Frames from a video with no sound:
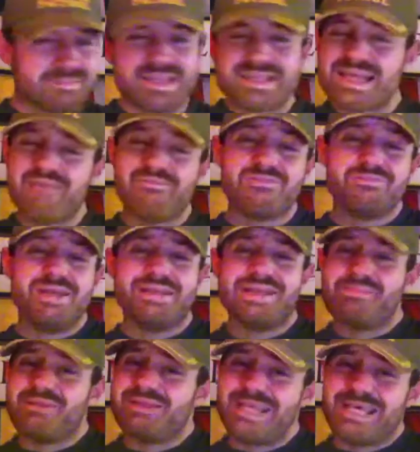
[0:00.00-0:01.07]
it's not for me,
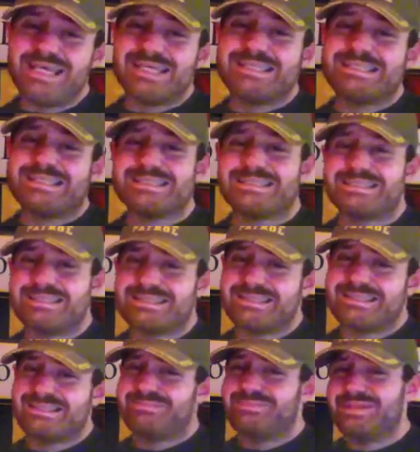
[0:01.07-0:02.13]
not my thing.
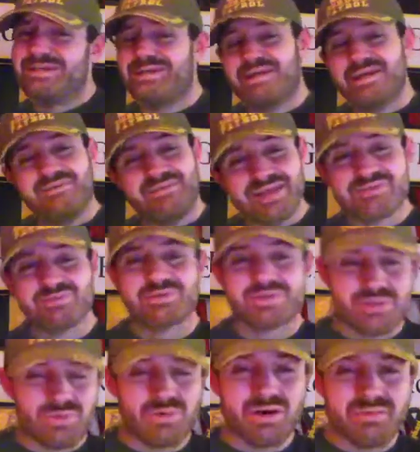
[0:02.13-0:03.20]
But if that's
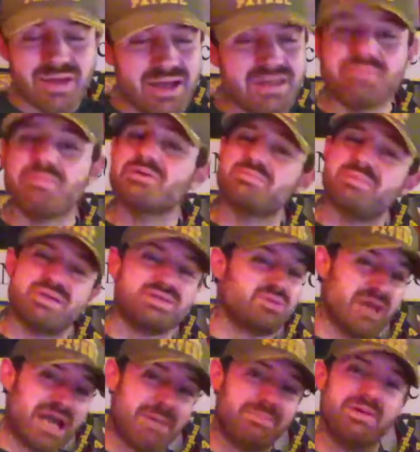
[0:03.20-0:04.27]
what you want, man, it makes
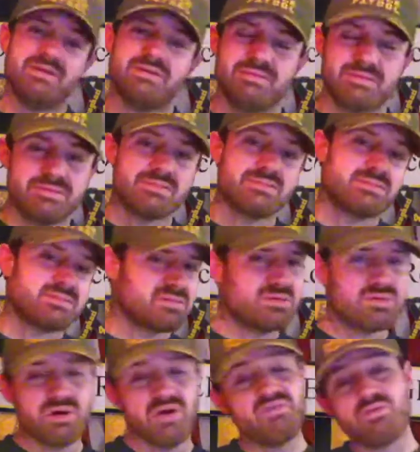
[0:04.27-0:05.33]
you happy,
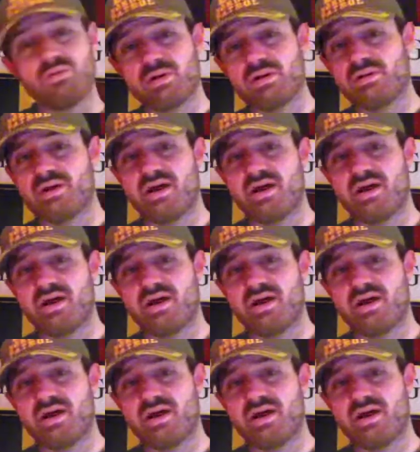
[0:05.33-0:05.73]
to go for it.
====
▶ Task details
Using the records above, retype everything exactly except the pictures.

▶ Your solution
Frames from a video with no sound:
[0:00.00-0:01.07]
it's not for me,
[0:01.07-0:02.13]
not my thing.
[0:02.13-0:03.20]
But if that's
[0:03.20-0:04.27]
what you want, man, it makes
[0:04.27-0:05.33]
you happy,
[0:05.33-0:05.73]
to go for it.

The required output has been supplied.